A Scientist Says He's Figured Out An Exact Equation For Predicting Kids’ Car Tantrums
Dr. James Hind of Nottingham Trent University also found the number of minutes before a kid asks, "Are we there yet?"
Driving while your kid is absolutely screaming their head off is just part of parenting, right? Right? A statistician in the United Kingdom thinks that the car tantrum phenomenon is not only predictable and tangible, he thinks that they can be delayed indefinitely just by understanding them better.
James Hind, PhD, a statistician at Nottingham Trent University, interviewed 2,000 parents about when and how their children have tantrums in vehicles. From their responses he has constructed a formula that predicts when and why car tantrums will take place. He also found that the average kid car tantrum will appear about 70 minutes after you pull out of the driveway.
Ready for the math? Here’s the equation Hind landed on.
T = 70 + 0.5E + 15F – 10S
The T is time until tantrum, of course. The E stands for entertainment. The F stands for food. And the S stands for siblings in the car. In other words: you can stall tantrums by providing your kid with entertainment and snacks, and tantrums happen faster and more often if you’ve got multiple kids in the back seat.
It ain’t sounding like rocket science, is it? Every parent worth their salt knows that tossing an iPad and a Happy Meal in the back will buy time, while sibling squabbling causes trouble.

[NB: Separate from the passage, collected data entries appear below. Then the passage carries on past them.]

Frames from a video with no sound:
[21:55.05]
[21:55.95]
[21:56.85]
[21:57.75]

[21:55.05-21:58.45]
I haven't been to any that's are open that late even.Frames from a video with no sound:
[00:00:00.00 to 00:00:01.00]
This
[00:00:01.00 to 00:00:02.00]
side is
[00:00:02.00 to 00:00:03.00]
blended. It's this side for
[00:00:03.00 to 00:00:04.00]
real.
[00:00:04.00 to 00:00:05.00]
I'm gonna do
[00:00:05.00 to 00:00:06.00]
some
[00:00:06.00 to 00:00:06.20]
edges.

"If you have only one child, and you can keep them entertained and occasionally bribe them with food, you could manage two hours of tantrum-free driving," said Hind. "Unfortunately, two children with no entertainment and no snacks can brew up a tantrum in just 40 minutes. Snacks are important but there is a limit to how much they can help, so keep them to two an hour max. Entertainment is key, but even that fails with really long journey times."
The survey results, which helped formulate the equation, reiterated the facts: the three biggest causes of car tantrums are boredom (68%), length of trip (62%), and hunger (57%).

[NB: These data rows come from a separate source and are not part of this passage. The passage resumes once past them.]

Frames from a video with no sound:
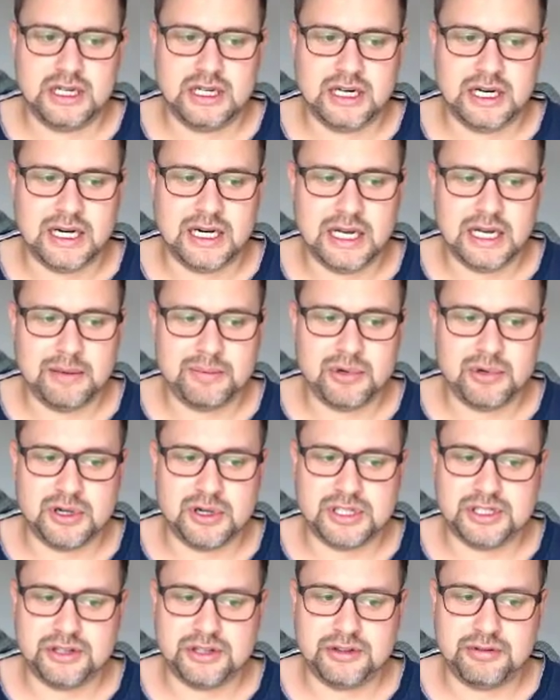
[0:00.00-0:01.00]
I
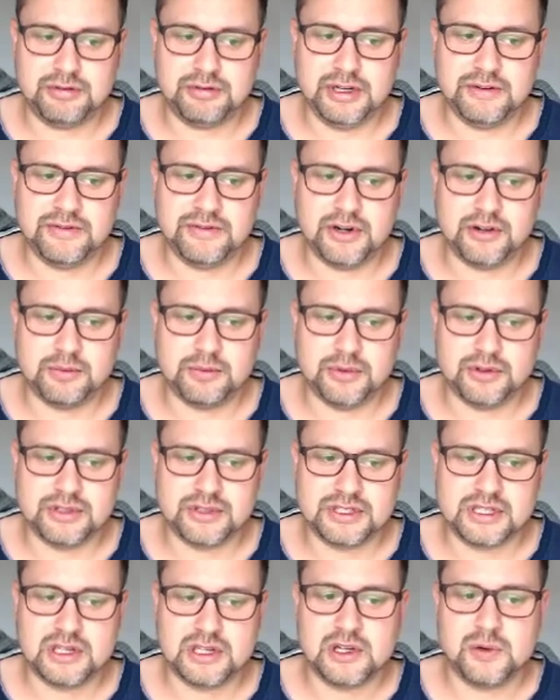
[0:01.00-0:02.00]
imported 3 variables,
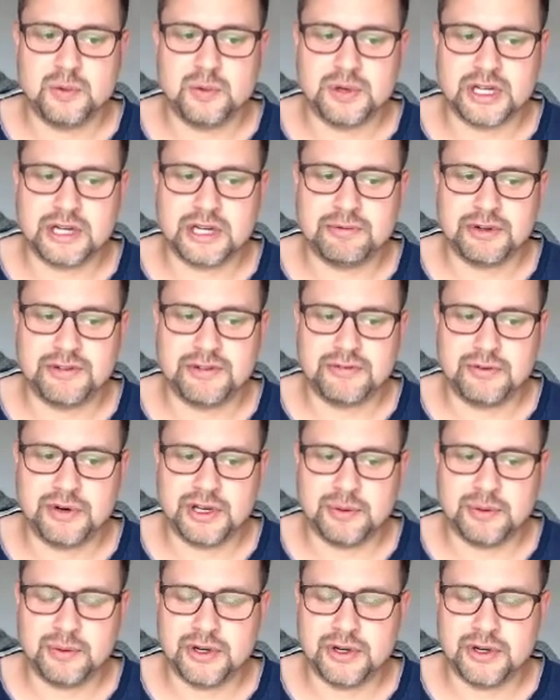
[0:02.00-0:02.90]
141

Hind also determined that it takes kids an average of 32 minutes to ask, “Are we there yet?” and that kids will repeat that question four times on average. He didn’t look into how often parents threaten to turn this car around, how many goldfish on average get dropped behind the carseat per minute, or the average number moms turn the volume up to on the radio to drown out whining. Maybe next time.
While the research is easy to laugh at, it’s a pretty solid reminder that kids often throw tantrums when they have a basic need — and that regular stops during long car trips could save everyone a lot of grief in the long run.
Sometimes scientists save lives, cure disease, or allow us to understand humanity better. And sometimes they tell us what we already know. Can they get to work already on curing colic or making a breast pump that’s not a total nightmare?